The opening act for the fifth season of the Lagos Theatre Festival which ran from 27, February to 4, March was open about its feminism.
For The Illusions of Truth, Kenyan/Scottish storyteller, Mara Menzies who has traveled the world taking to new audiences, the fast disappearing oral storytelling tradition that used to be so common in this part of the word, unfurled a double dose of stories. One of them, a cautionary tale from Kenya, about a woman defying the rules set down by men, to favor men, is a subtle adaptation of the Adam and Eve story and Menzies’ ownership of her material is almost second to none.
For Menzies, It wasn’t enough to just dictate to her audience, as she allowed for some bit of interaction within her narration. In a land where women aren’t allowed to eat meat, Washu, an inquisitive Kikuyu woman finds herself defying this rule over and over until she is caught and banished from the village. However due to a series of events that no one could have seen coming, Washu’s simple act of disobedience brings a long standing tradition to a welcome end.
The story of Washu may be fiction but it isn’t an isolated incident. History is littered with stories of women who stood against the system demanding change, especially when they realized that the system was set up to exclude them. Harriet Tubman, Susan B. Anthony and Rosa Parks are just a few of these ordinary women who found themselves defiant in circumstances that quickly became extraordinary.
In Nigeria, one of the most inspired acts of bravery recorded in history was executed by a group of illiterate market women who decided that they were not going to pay taxes to the British colonial government. In 1929 Nigeria, after the men had given in without barely a whimper, the colonials decided to carry out a census as a prelude to the introduction of taxes. Nwanyeruwa Ojim, resident of Oloko, a village in present day Abia state was having none of it.
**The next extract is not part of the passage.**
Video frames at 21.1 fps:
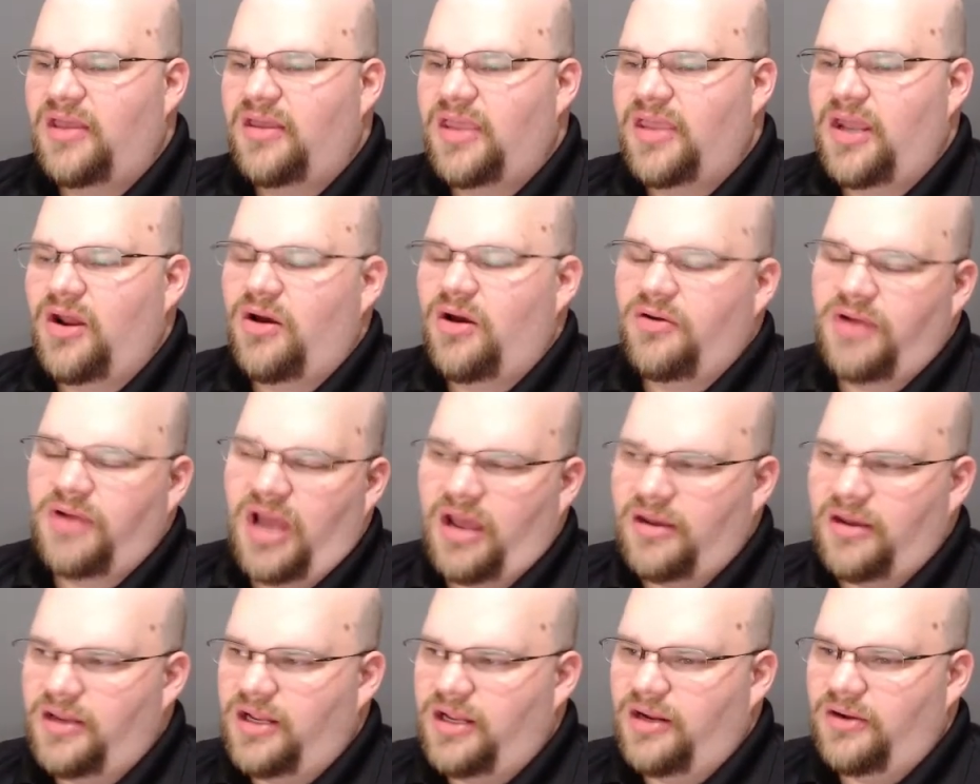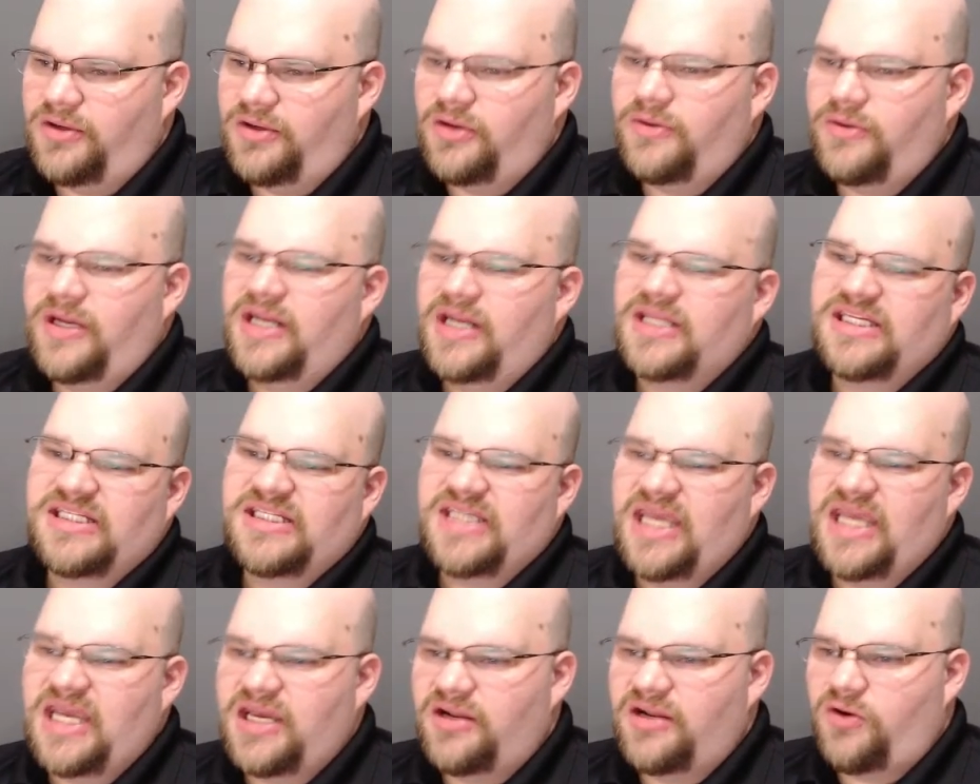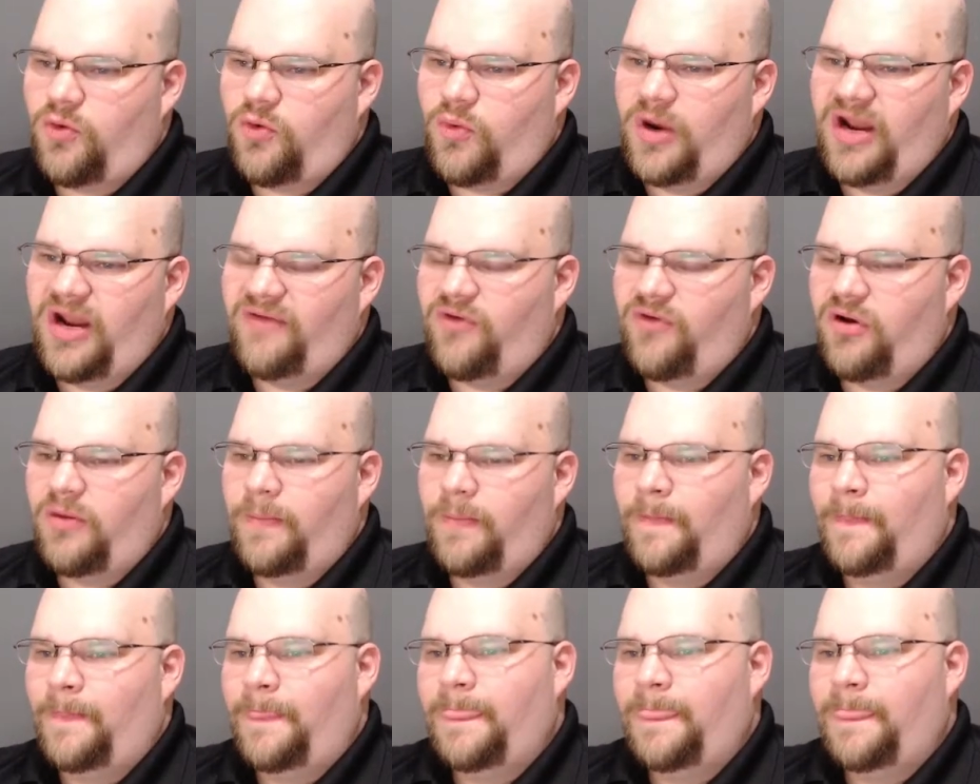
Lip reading: you don't need to see it or whatever.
When the government’s representatives came to her homestead to do their master’s bidding, Nwanyeruwa fought back aggressively, unwittingly kick starting a movement known today as the Aba Women’s Revolt. The uprising involved thousands of women from various ethnic groups around the eastern region and for the first time in the entire West African region, the British colonials were very afraid. Changes were made, the planned taxation was dropped and women earned the right to serve in native courts.
Heroic leaders of the revolt like Nwanyeruwa and Ikonnia were not exactly given a deserving welcome in the history books but thanks to August Meeting, one of the fringe shows staged at the Muson Centre for two days, the women are getting their due.
Directed by Kenneth Uphopho who in between directing a fair number of the shows, (Naked, Esther’s Revenge) also serves as director of the festival, August Meeting picked up months after the riots and adapted real life historical figures as characters fighting the patriarchal system that was abused to deny a childless widow of her inheritance. Gloria Anozie Young and Ego Ogbaro headlined the Chioma Onyenwe produced drama and both give strong performances.
The teenage heroine of When Lemons Grow on Orange Trees, is cut from a similar cloth as the women of August Meeting and finds herself having to rise from the ashes of a traumatic experience. Adesewa’s world collapses after she is raped and orphaned in a singular encounter and finds herself all of a sudden, having to play both mother and father to her four younger brothers.
Adapted for the stage by Diekara Oloruntoba-Ojo from her novel of the same title and interpreted by Illuminate Theatre productions with a little more zest for life than the novel’s incredibly grim tone, When Lemons… places its heroine in the bleakest of positions. Illuminate Theatre’s Artistic Director, Taiwo Ojudun describes the play as ‘’ a story about the human capacity to withstand life’s many troubles and reflect on how we react to adversity when our wills are tested.’’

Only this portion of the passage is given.